Artificial intelligence and network medicine have played an interesting role in accelerating repurposing of known drugs against COVID-19. For example, Mefuparib has been proposed by machine learning and statistical analysis, to display a more potent antiviral activity than remdesivir. Similarly, Toremifene has been identified, by network analysis, as good treatment for COVID-19 since it could block the ACE2 and spike protein interaction. In addition, some in vitro assays have shown the antiviral activity of this molecule. Using a network-based methodology, it was possible to find a combination of drugs that could have potential activity against COVID-19, such as dactinomycin–sirolimus, melatonin–mercaptopurine, emodin–toremifene and toremifene–melatonin. The latter combination has been tested in a clinical trial in patient with early disease (Zhou et al. 2020b).
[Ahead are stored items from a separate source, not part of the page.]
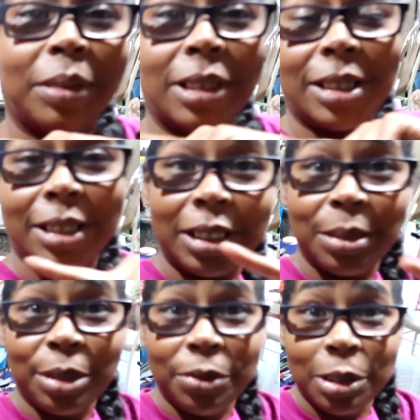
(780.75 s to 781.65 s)
the sink
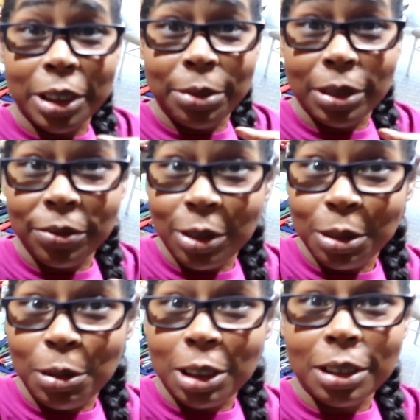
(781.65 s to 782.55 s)
before he went for
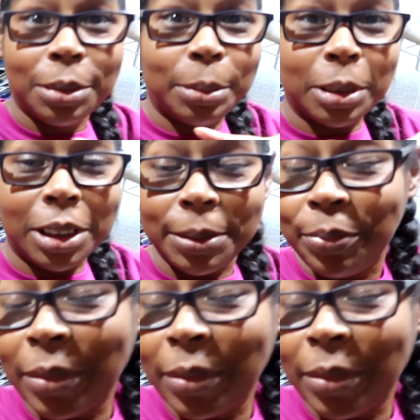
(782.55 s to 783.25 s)
a walk, okay?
Natural products against COVID-19

Medicinal herbs, as well as bioactive substances that were extracted and purified from various plants, are promising sources for antiviral drugs. It is common for antiviral treatments to have available designs based on natural compound structures. Among the classic examples, we have homoharringtonine and emetine, derived from the Cephalotaxus and Psychotria ipecacuanha plants, respectively, which have anti-herpes virus properties and have effectively inhibited SARS-CoV replication (Hassan 2020; Mani et al. 2020). Notably, almost half of the drugs approved between 1981 and 2014 were derived or mimicked a natural compound (Newman and Cragg 2016).
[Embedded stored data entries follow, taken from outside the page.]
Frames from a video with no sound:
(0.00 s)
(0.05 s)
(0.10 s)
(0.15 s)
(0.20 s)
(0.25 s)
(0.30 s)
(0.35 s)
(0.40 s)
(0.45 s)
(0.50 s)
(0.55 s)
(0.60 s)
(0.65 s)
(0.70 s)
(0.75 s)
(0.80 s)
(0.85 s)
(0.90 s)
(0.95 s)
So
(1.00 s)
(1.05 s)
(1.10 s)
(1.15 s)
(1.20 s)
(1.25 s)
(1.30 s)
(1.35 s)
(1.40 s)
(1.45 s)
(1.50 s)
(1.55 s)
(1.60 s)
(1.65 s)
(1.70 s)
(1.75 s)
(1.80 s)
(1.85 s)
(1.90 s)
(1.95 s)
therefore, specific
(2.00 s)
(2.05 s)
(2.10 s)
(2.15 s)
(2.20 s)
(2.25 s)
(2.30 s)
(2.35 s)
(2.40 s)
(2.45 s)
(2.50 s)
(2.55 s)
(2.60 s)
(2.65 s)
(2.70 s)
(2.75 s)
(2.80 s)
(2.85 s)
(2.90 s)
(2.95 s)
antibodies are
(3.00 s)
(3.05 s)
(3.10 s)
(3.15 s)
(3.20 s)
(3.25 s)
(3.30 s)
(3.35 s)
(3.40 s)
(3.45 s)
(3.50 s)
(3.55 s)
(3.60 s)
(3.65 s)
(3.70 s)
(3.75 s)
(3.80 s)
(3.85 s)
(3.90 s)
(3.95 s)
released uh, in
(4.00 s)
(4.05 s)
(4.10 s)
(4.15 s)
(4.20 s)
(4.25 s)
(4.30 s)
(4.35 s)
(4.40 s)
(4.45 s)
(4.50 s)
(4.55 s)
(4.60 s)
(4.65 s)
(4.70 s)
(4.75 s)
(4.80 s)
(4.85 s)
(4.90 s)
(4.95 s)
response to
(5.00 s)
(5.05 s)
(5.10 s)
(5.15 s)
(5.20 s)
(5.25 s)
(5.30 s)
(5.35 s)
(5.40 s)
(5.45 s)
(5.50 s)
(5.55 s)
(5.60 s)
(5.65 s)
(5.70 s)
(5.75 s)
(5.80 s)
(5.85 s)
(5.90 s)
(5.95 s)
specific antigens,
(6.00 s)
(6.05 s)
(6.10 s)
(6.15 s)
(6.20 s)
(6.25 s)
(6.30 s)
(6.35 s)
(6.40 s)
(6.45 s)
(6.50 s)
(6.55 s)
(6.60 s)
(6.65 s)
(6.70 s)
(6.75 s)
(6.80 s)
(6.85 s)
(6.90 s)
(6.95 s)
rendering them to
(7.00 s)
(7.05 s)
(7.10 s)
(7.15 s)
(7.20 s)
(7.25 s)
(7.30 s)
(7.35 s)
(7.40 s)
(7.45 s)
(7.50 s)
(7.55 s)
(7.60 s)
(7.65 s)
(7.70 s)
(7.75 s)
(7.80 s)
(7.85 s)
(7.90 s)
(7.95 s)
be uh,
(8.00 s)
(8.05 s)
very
On the other hand, due to the urgency of effective antiviral treatments against COVID-19, the scientific community has been forced to explore every product that could safely be administered as prophylactic or therapeutic antiviral compounds against SARS-CoV-2 infection. In addition, the study strategies include those carried out not only in vivo with one or more biomolecules together, but also those in silico studies. There are several current reports that propose natural substances against COVID-19, which correlate with previous studies reporting proven efficacy against SARS-CoV (Ang et al. 2020; Mani et al. 2020). Likewise, given the current pandemic, the medical society is reusing different antiviral drugs, combining them with biomolecules. As an example, the combination of the drug Tenofovir and Glycyrrhizin (natural compound) has been studied as possible useful combinations against coronavirus infections (Bailly and Vergoten, 2020). In this context, we collected information on herbal formulations and compounds derived and in silico studies from natural products that show therapeutic or prophylactic potential, in addition to guiding and contributing to the successful treatment against SARS-CoV-2.
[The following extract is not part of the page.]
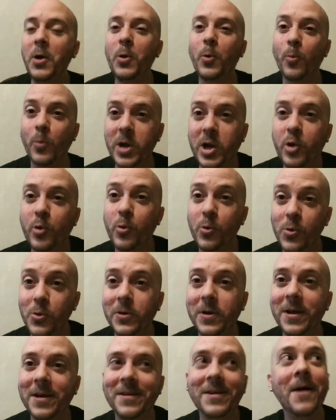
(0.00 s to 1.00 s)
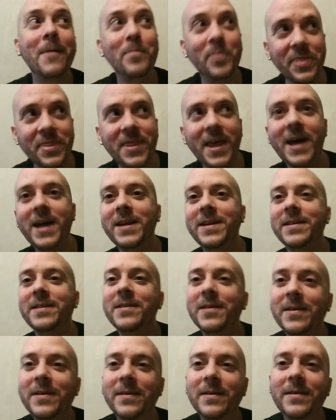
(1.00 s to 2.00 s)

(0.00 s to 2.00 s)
recruited than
Effectiveness and care in the administration of herbal formulation against COVID-19

In the current and real fight for of COVID-19 control, the utilization of herbal formulations as complementary treatments has been an alternative; to control this disease, some natural products of ancient uses and mostly of Chinese origin have been recently evaluated and studied. Most herbal formulations are considered safe due to their long history of use for prevention, treatment and control of various diseases, however, there are reports of toxicity, which can largely be due to misidentification and overdose. In addition, caution should be taken when there is no documentation of long historical use of herbal mixtures (Lutoti et al. 2020).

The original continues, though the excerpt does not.